The problem that comes up so often when one thinks about this sort of thing is that legislation is a fairly blunt instrument. Last week, we debated the IPP legislation; the previous Administration set out tests that the judges were required to apply in sentencing prisoners to indefinite terms of imprisonment, but it turned out that in practice the judges had to sentence people to draconian sentences more often that they would have done if left to themselves, which created a very real administrative problem for the Government. That is an example of how a blunt instrument can be too blunt and can avoid dealing with a case in the way that Lord Bingham of Cornhill explained in the case of EB (Kosovo), to which I was also a party.

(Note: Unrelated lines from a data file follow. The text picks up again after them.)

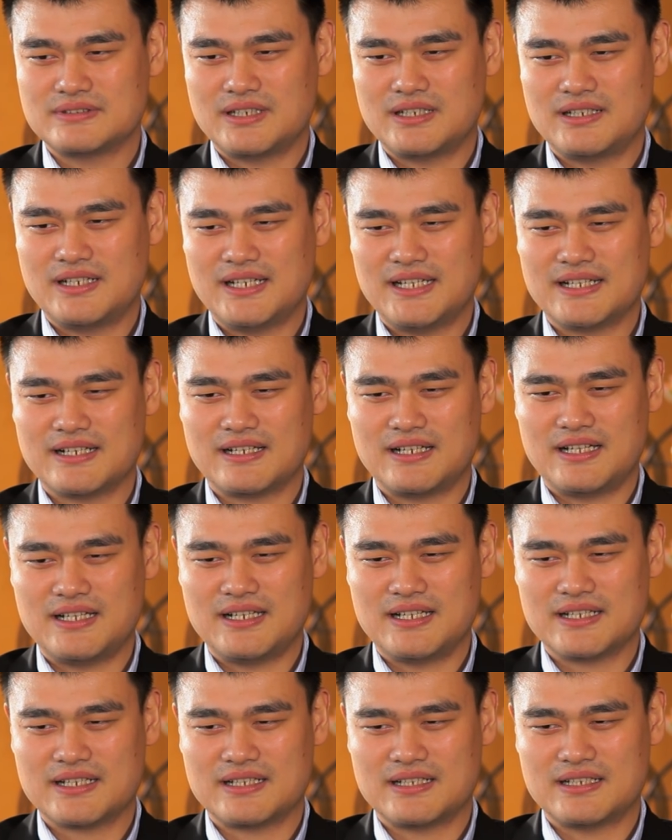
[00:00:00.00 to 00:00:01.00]
Uh, I like, I
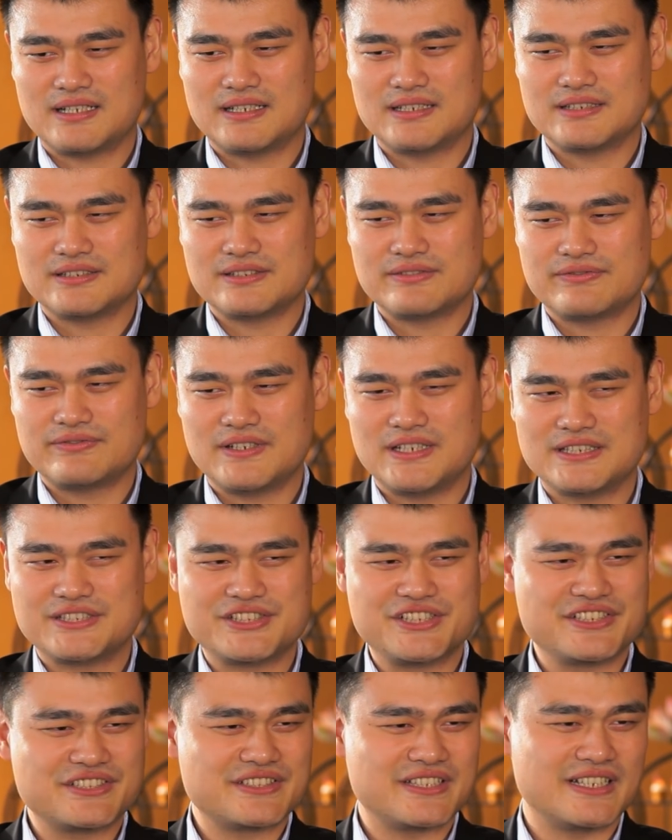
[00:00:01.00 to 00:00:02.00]
like uh, Philly
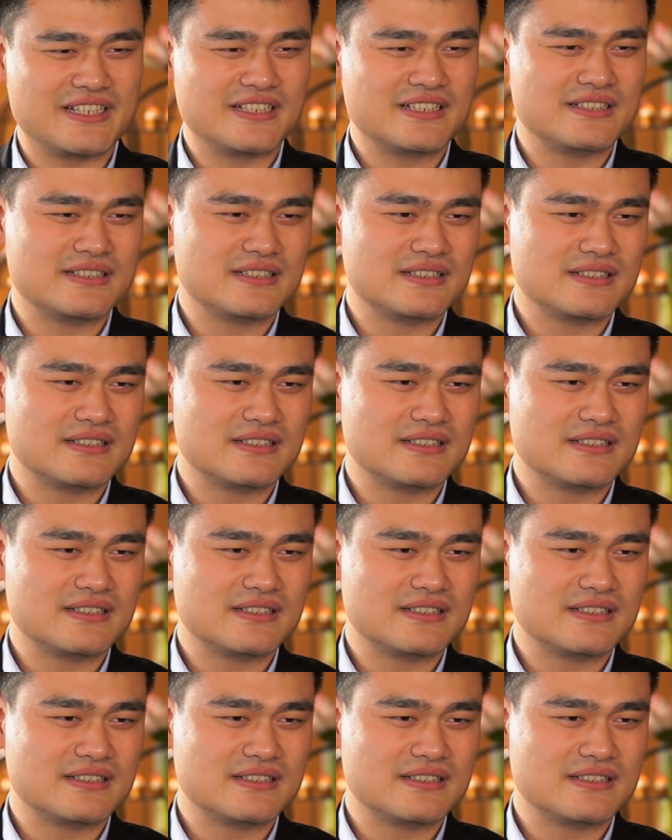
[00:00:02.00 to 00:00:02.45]
cheesesteak.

It really is important to avoid being too prescriptive. Use of the word “normally” gives us that little bit of leeway. If it is not there, the court is driven to finding another way round the problem and, if it finds the prescriptive language in the various subsections that we are looking at, it will have another look at the way in which the whole chapter was introduced by the phrase to which I drew attention earlier: “must have regard to”. Then it will say, “All right, it’s a rule, but it’s not something that we must follow because we have only to have regard to it”. That takes us back to the debate about the Strasbourg court that I was talking about; those who do not particularly like to be told what to do by Strasbourg would rather not have regard to it, because they do not feel that they are obliged to.

If the Minister would like, as I think he would, to have courts regard these as principles or rules to which they should always have regard in the interests of the public at large, I suggest that we should avoid the trap that has been created, otherwise the courts in these unusual cases will feel that they have to find another solution. That may, in the longer run, be more damaging to the overall package that has been put forward in the interests of trying to solve this problem. Once you undermine the basic philosophy that the Minister is putting across, which I understand, by creating this trap for the courts in these particular cases by telling them what the conclusion must be, you begin to devalue the whole package. I think the Minister would rather not do that. That is why I felt that I should support the noble Lord, Lord Pannick, and his amendment.